Jim Jarmusch’un Cannes’da geçen yıl Altın Palmiye için yarışan ama ödül alamayan Paterson adlı filmi geçen hafta vizyona girdi. Filme adını veren Paterson hem New Jersey eyaletinde bir kentin, hem de bu kentte yaşayan ve filmin kahramanı olan otobüs şoförünün (Adam Driver) adı. Filmin kahramanının kentle aynı adı taşıması, sanki ona kentin bilinciymiş gibi bir anlam yüklüyor. Ama aynı zamanda şiir de yazan Paterson’un böyle bir yanı yok. Şiirleri son derece bireysel, son derece kişisel. Bir kibrit kutusunun kapak tasarımı onun şiirine konu olabiliyor. Paterson, bir otobüs şoförü olarak, kentin nabzını otobüsünde hissediyor ama bunları şiirine yansıttığını görmüyoruz. Şiirlerini, karısı dışında kimseyle paylaşmayan ve kendisine sorulduğunda “şair değilim, sadece şoförüm” diyen Paterson’ın gerçekten de şair olmadığını ya da sadece karısı için şair olduğunu söyleyebiliriz. Bir yazının, filmin, resmin sanat eseri olabilmesi için insanlara sunulmuş olması gerekir. Eser, ancak paylaşıldığı zaman sanat niteliği kazanır. Bir yazının film eleştirisi niteliği taşıyabilmesi ve yazarına eleştirmen denilebilmesi için yazının bir yerde yayınlanması gerekir. Ya da Jarmusch’un film yönetmeni olabilmesi için filmlerini piyasaya sürmüş olması gerekiyordu. Filmlerini kendisi çekip, sonra imha etseydi, Jarmusch diye bir yönetmenden söz ediyor olmayacaktık.

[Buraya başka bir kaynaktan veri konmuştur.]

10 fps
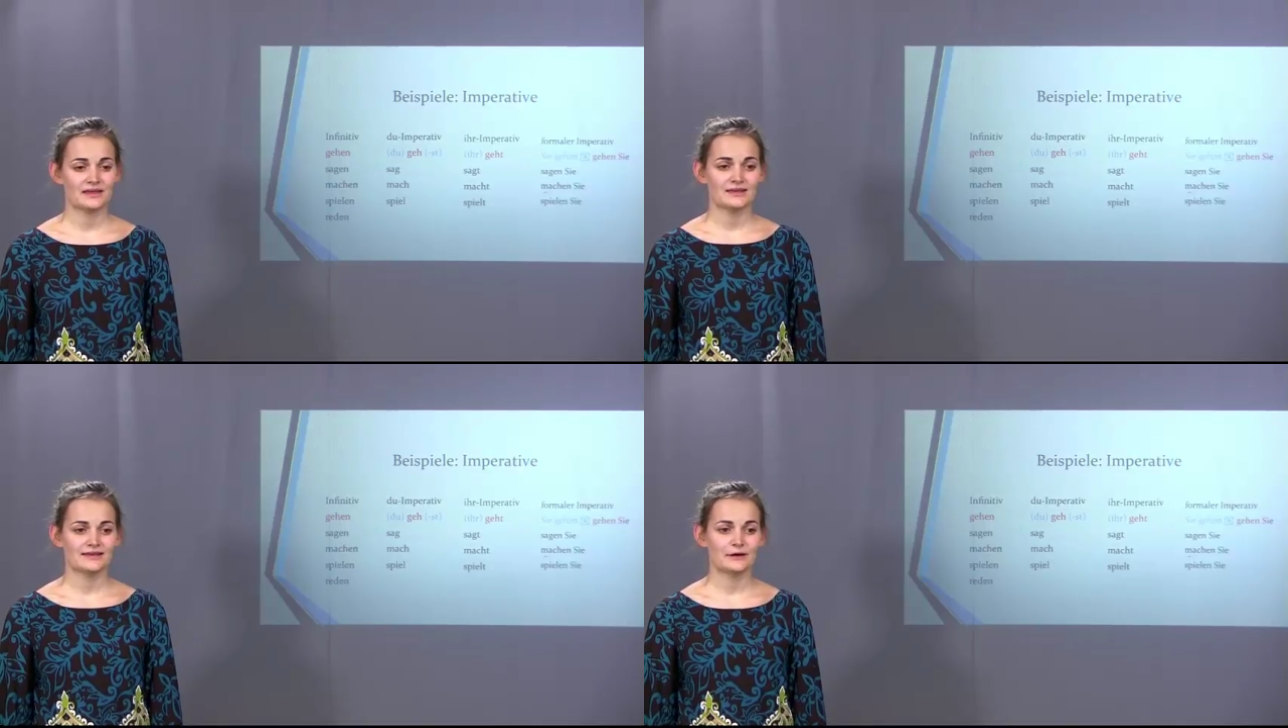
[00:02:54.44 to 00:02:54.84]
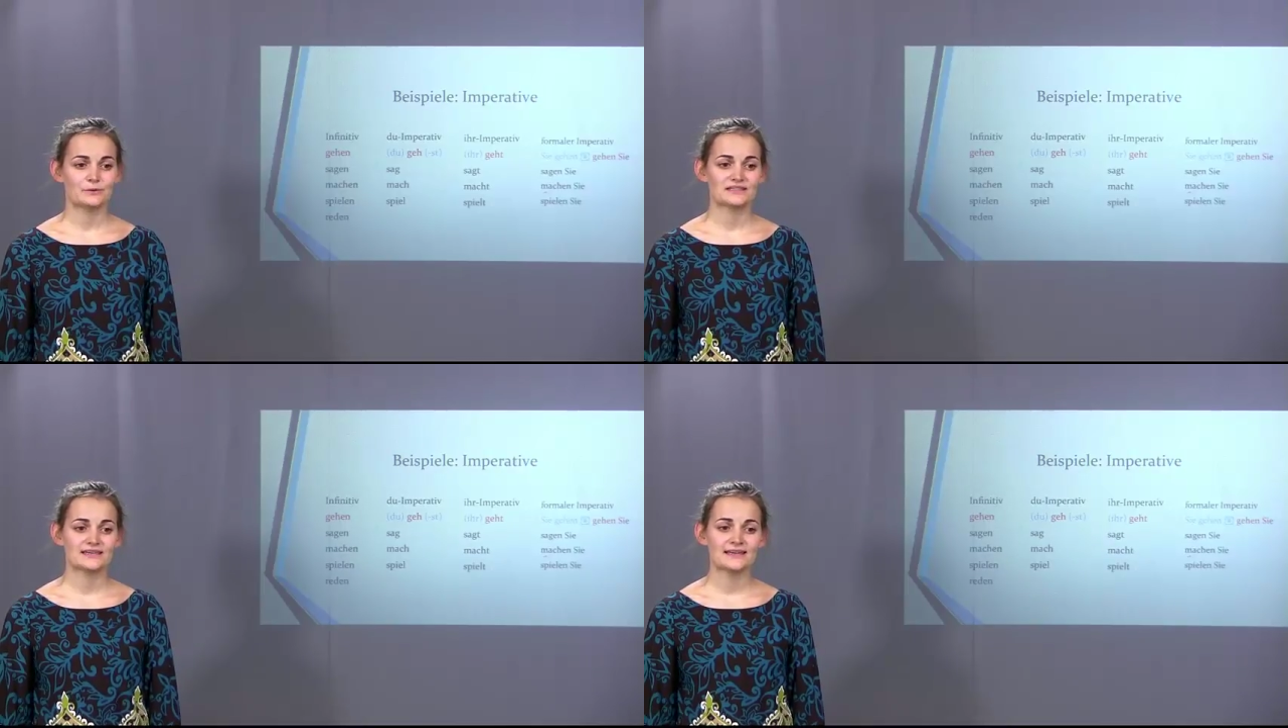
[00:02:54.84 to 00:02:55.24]
Now
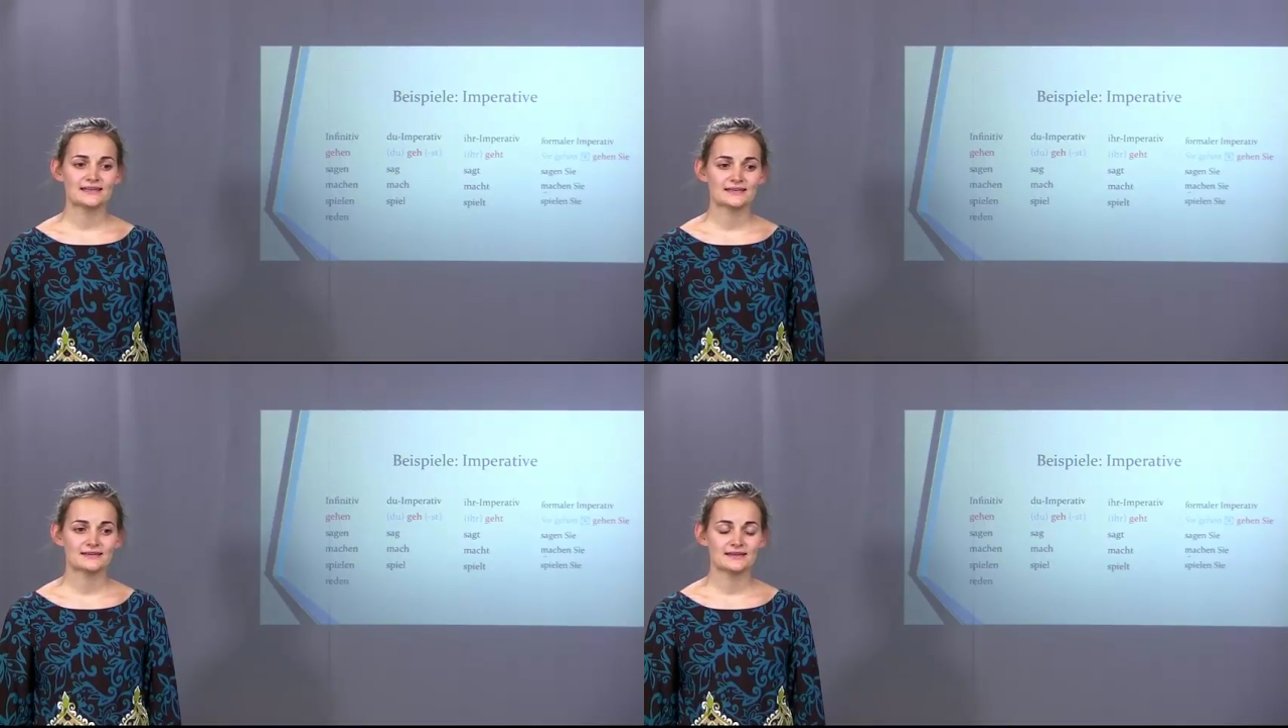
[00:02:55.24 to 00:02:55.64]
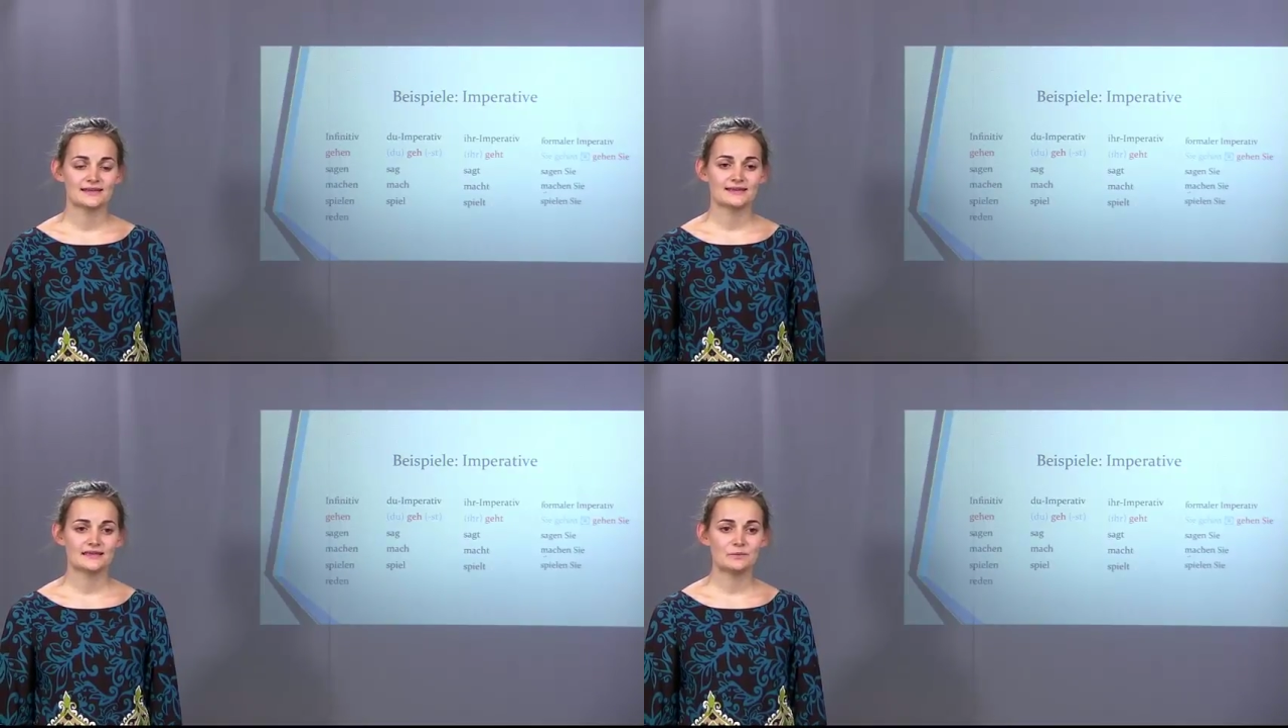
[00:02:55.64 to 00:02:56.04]
with reden,
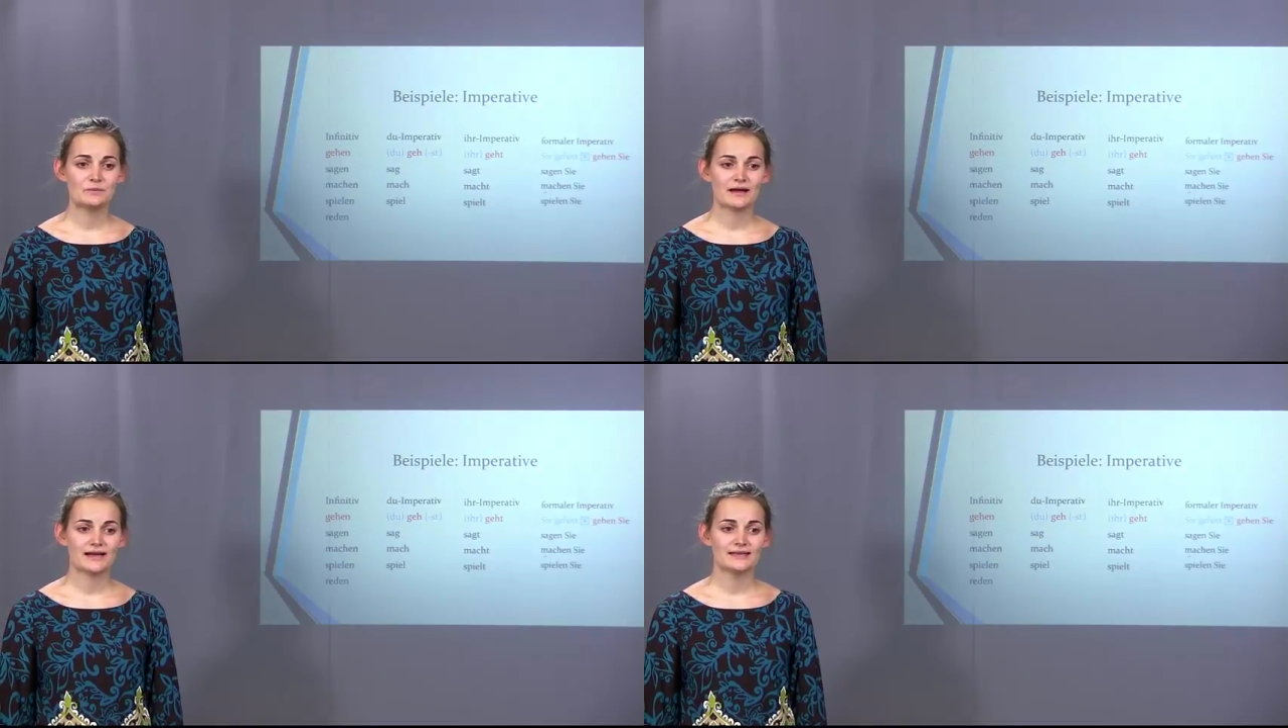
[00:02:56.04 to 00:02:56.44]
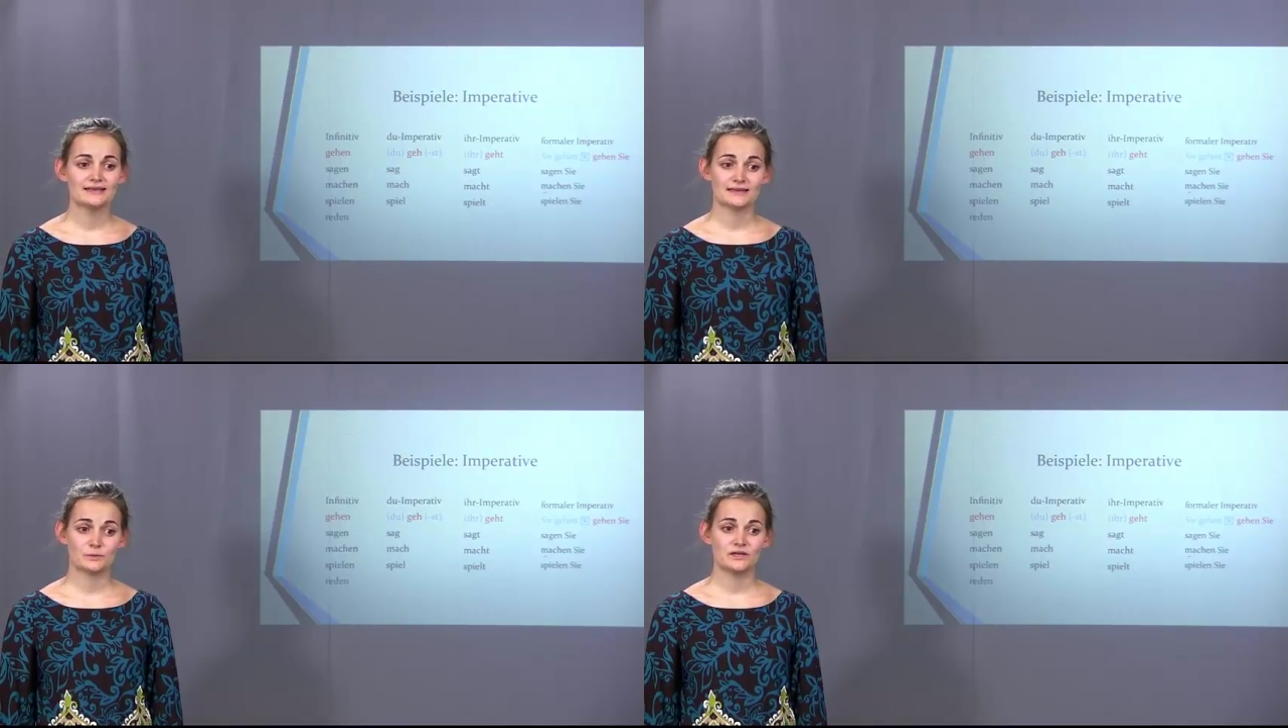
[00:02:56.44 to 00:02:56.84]
keep in mind
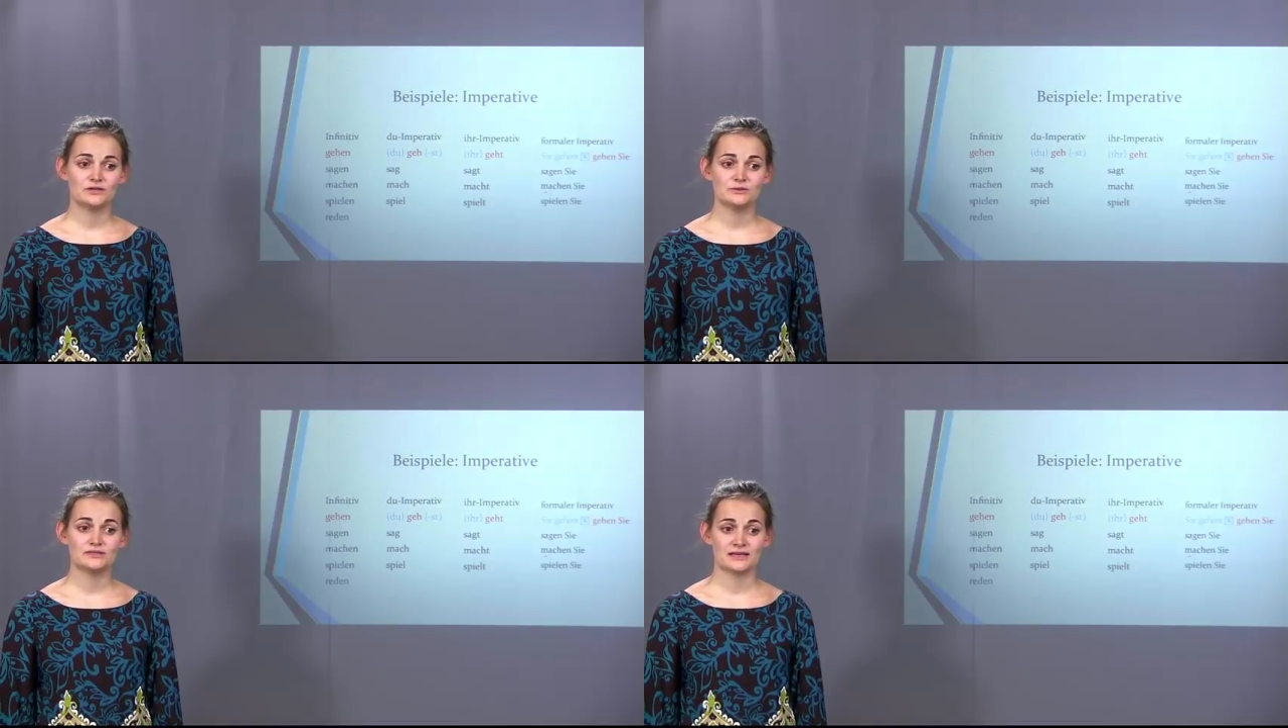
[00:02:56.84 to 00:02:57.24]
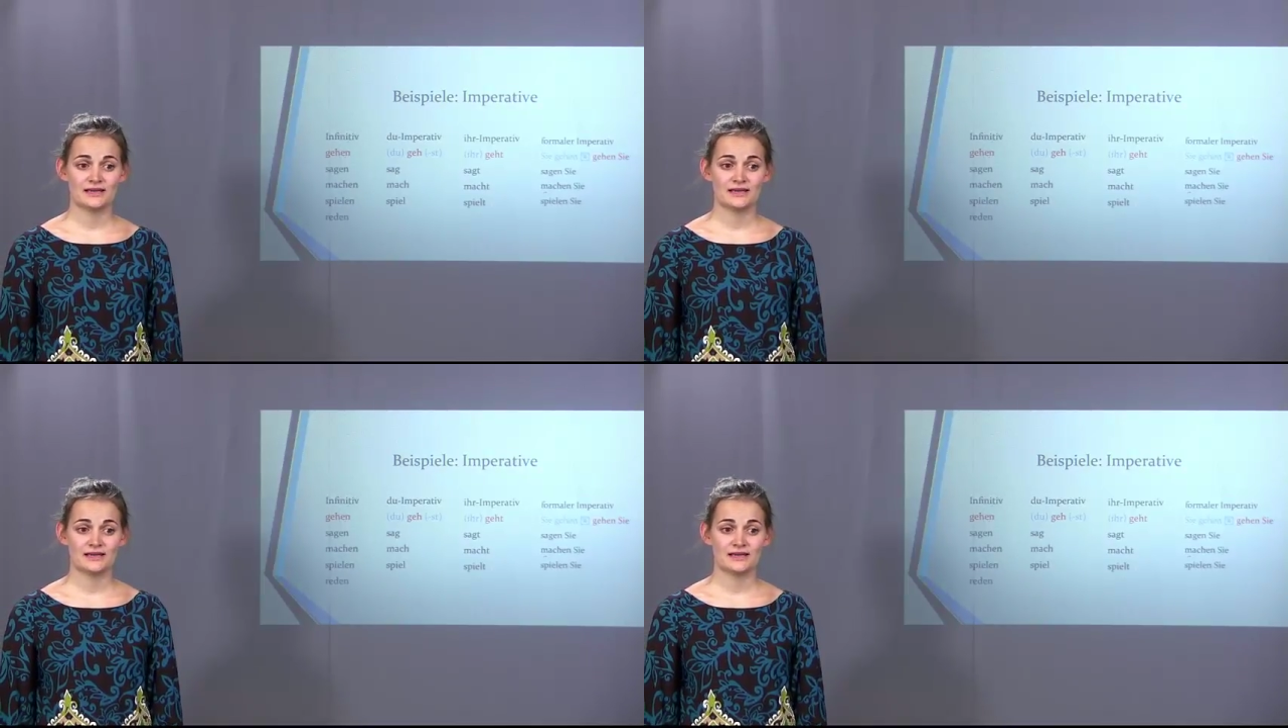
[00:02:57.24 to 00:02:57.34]
that we use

Paterson’un hakkında aslında öncelikle söylemem gereken şey bu filmin gerçekçi bir filmmiş gibi değerlendirilmemesi gerektiği. Ne şoför Paterson gibi bir adam, ne onun karısı Laura (Golshifteh Farahani) gibi bir kadın, ne de böyle bir ilişkinin varolması gerçekçi değil. Öncelikle Paterson, yeryüzüne inmiş melek kadar iyi bir insan. Her daim anlayışlı, her daim hoşgörülü, herkesin derdini dinleyen, gerektiğinde kahramanlık etmekten geri durmayan, çevresinde hiç entelektüel olmamasına rağmen, son derece entelektüel birisi Paterson. Bu kadar entelektüel olmasına rağmen, Amerikan ordusunda görev almış olmaktan gurur duyan ve askeri üniformalı resmini evin görülür bir yerinde sergileyen biri. Sıradan bir Amerikalı otobüs şoförü için askerlik hatırasını evde sergilemek normal bir davranış olurdu. Ama bilmediği şair, tanımadığı ressam olmayan biri olarak Paterson neden asker olmuş olmaktan gurur duyuyor olabilir ki?

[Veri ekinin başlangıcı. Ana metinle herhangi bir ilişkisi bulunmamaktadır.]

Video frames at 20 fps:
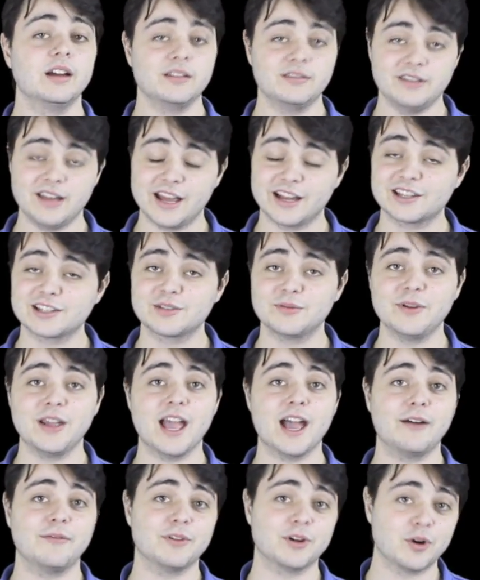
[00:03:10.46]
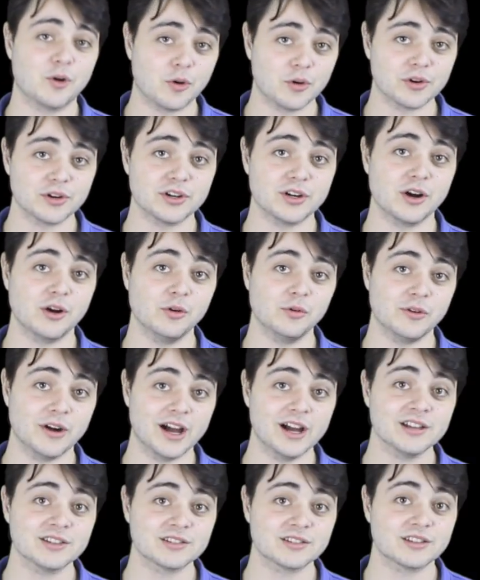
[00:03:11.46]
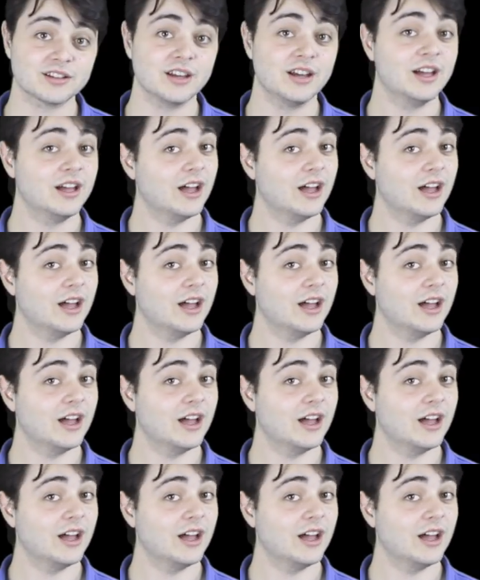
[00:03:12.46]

Next, we have the quarter note rest.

Paterson’ın karısı Laura için de benzer şeyler söylenebilir. Laura, film boyunca sedece evdeyken görülüyor. Dışarı çıktığında kamera onu takip etmiyor. Laura ve Paterson’ın evine hiç misafir de gelmediği için genç kadını, kocası dışında herhangi biriyle iletişim içinde görmüyoruz. Evde dinlediği müziklerden, tipinden ve evdeki bazı eşyalardan Ortadoğu kökenli olduğu anlaşılan Laura’nın Nashville’e gidip country şarkıcısı olmak gibi saçma hayalleri var. Bunun için evin kıt kaynaklarını bir gitara yatırabiliyor. Topu topu 200 dolarlık bu harcamanın hane halkı için yüksek bir miktar olduğu Paterson’ın son derece kontrollü ve yumuşak da olsa tepkisinden belli. Laura o kadar sıradan, Beyaz, kır kökenli bir Amerikalı mı ki, country şarkıcısı olma hayali kurar?

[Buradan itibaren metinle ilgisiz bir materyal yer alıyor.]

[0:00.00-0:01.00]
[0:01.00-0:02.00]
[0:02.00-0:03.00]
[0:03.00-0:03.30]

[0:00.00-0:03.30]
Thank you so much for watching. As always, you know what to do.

Bu çift hiç mi tartışmaz, hiç mi gıcık olmaz birbirine? Paterson, bir gün olsun Laura’nın bol su yardımıyla zorla yuttuğu yemeğini, beğenmediğini söylemez? Laura’nın sevmediği köpeğine bir gün de olsa öfkelenmez mi? Tek kopya olan şiir defterini parçaladığında bile, köpeğe sakin bir sesle seni sevmiyorum demekle mi yetinir?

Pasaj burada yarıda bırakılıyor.